- Instructions for the task: If a record contains a picture, leave the picture out and copy everything else exactly.

- Input:
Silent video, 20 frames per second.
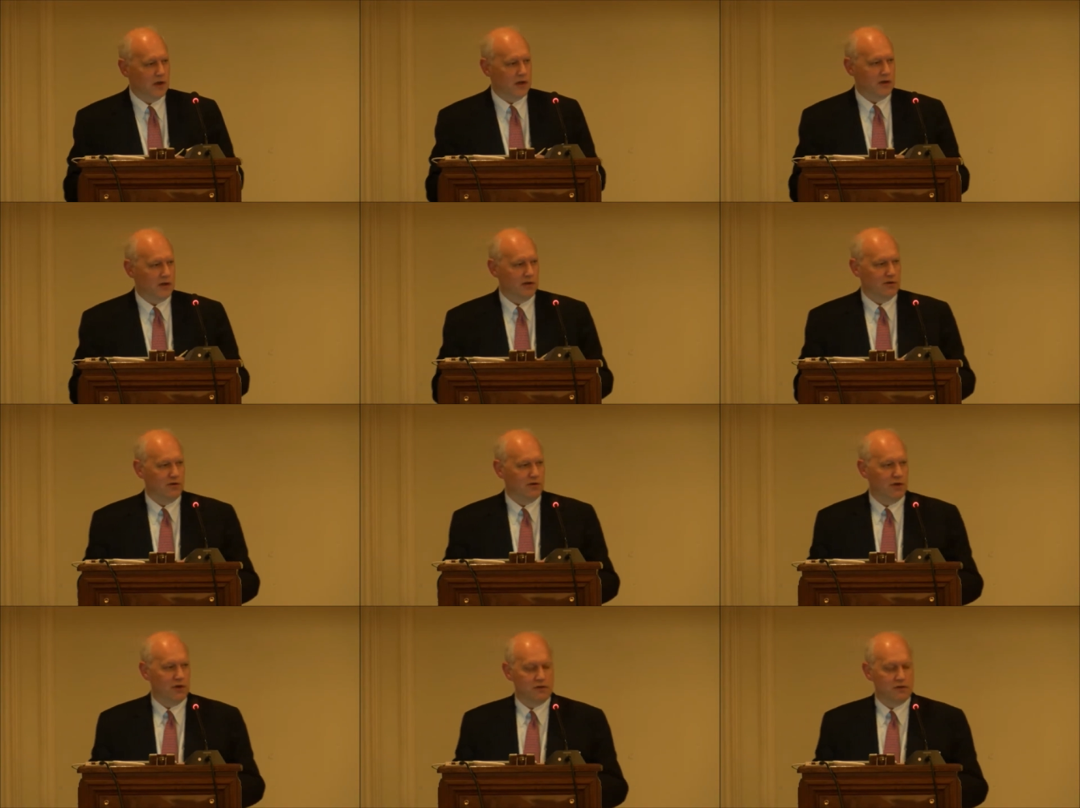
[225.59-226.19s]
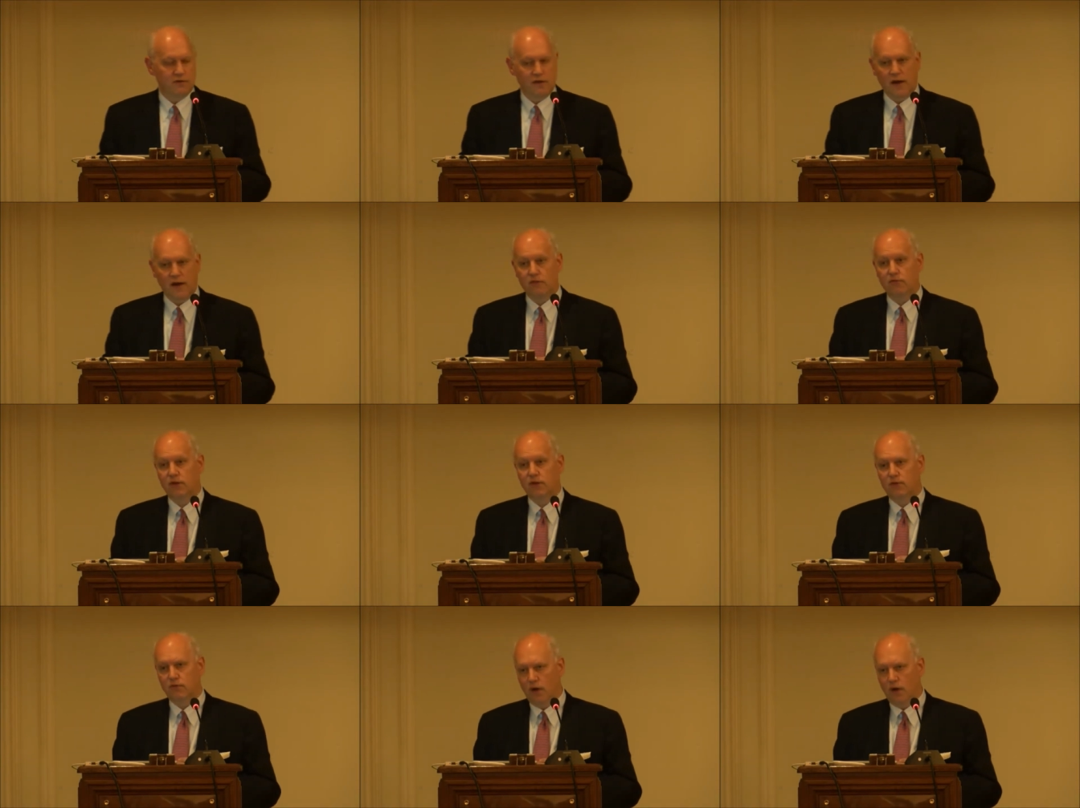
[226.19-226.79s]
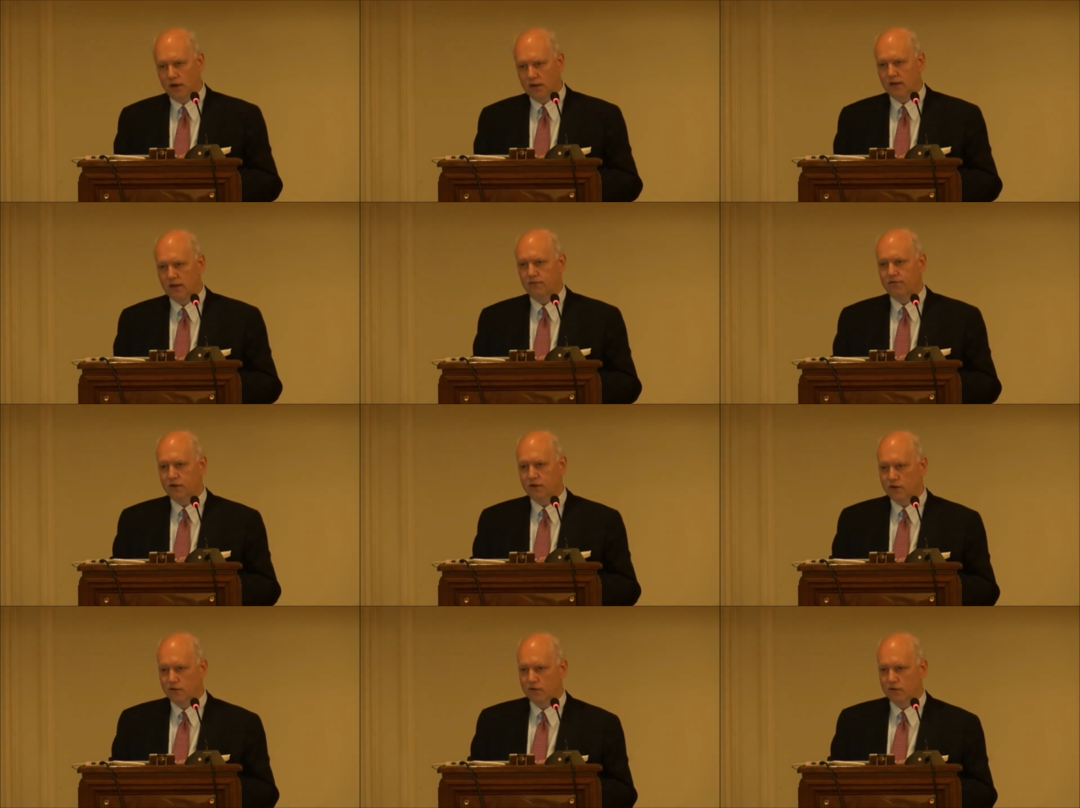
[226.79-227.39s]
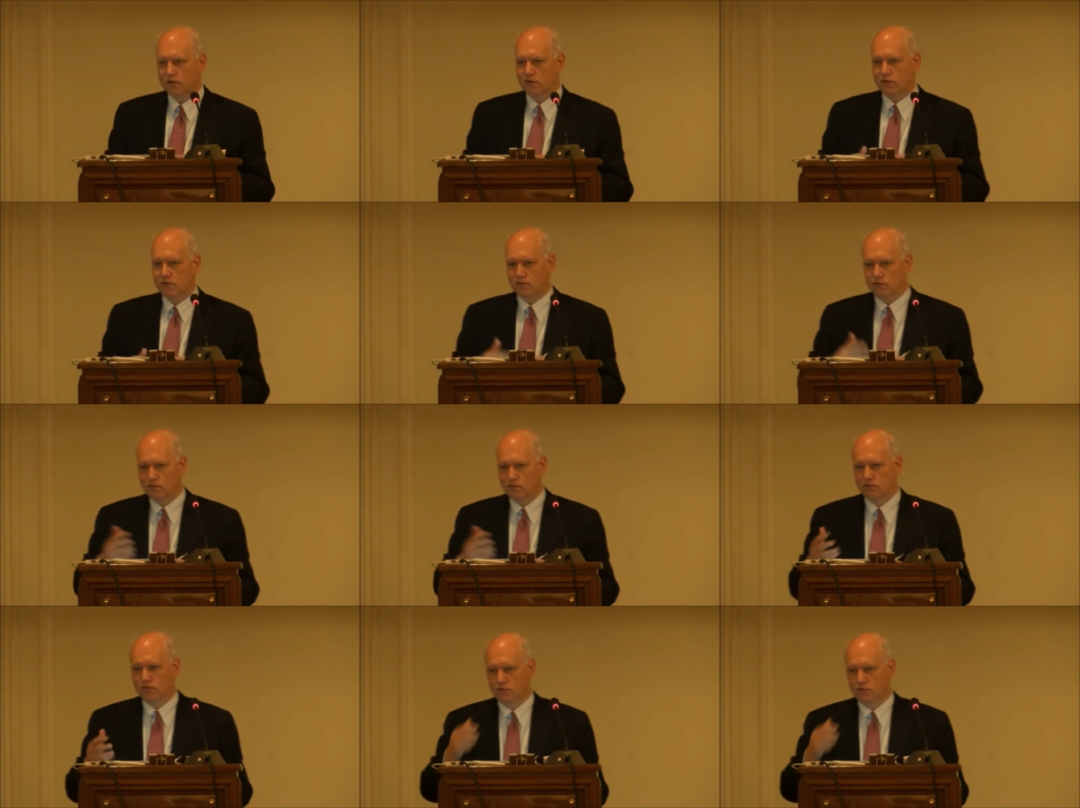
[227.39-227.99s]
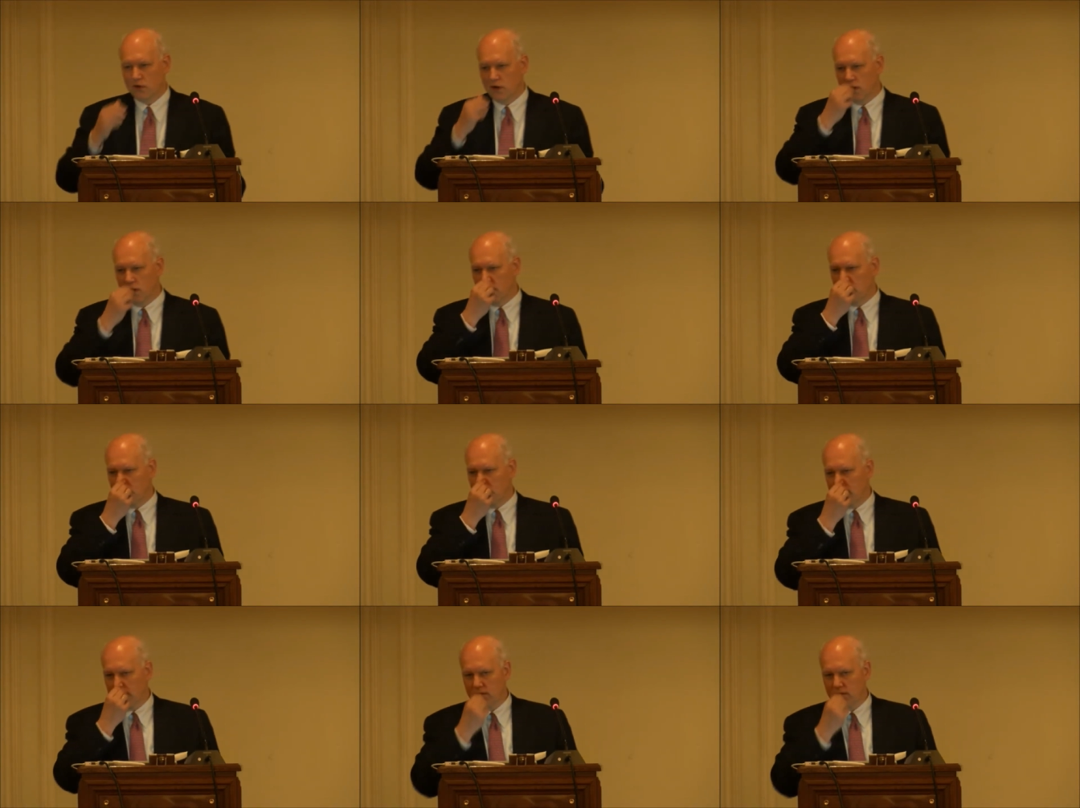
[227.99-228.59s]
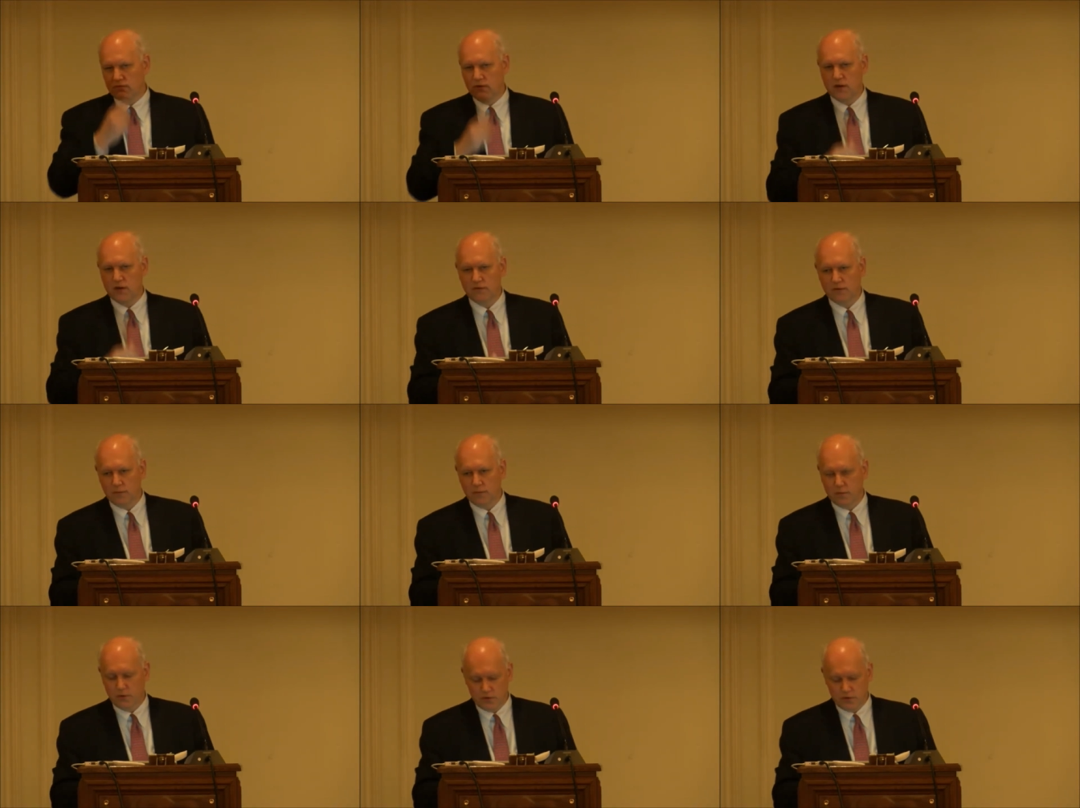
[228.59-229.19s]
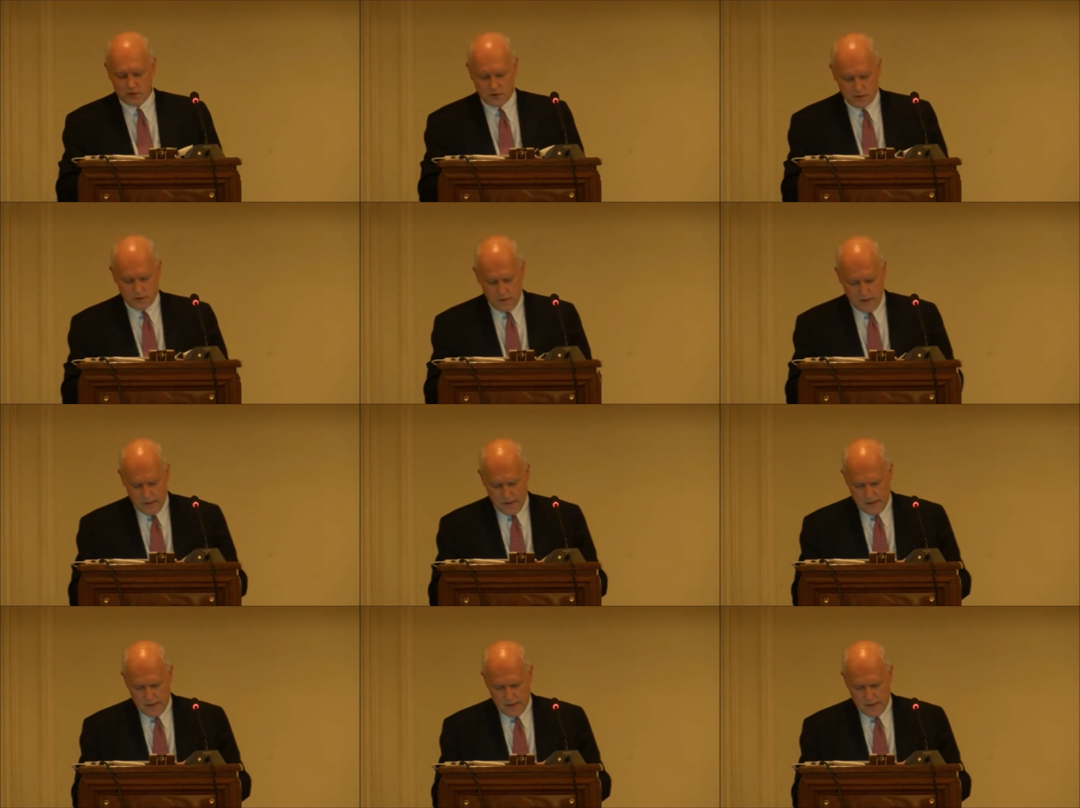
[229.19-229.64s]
you know, it's actually quite difficult to uh, get rid of the person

- Task response:
Silent video, 20 frames per second.
[225.59-226.19s]
[226.19-226.79s]
[226.79-227.39s]
[227.39-227.99s]
[227.99-228.59s]
[228.59-229.19s]
[229.19-229.64s]
you know, it's actually quite difficult to uh, get rid of the person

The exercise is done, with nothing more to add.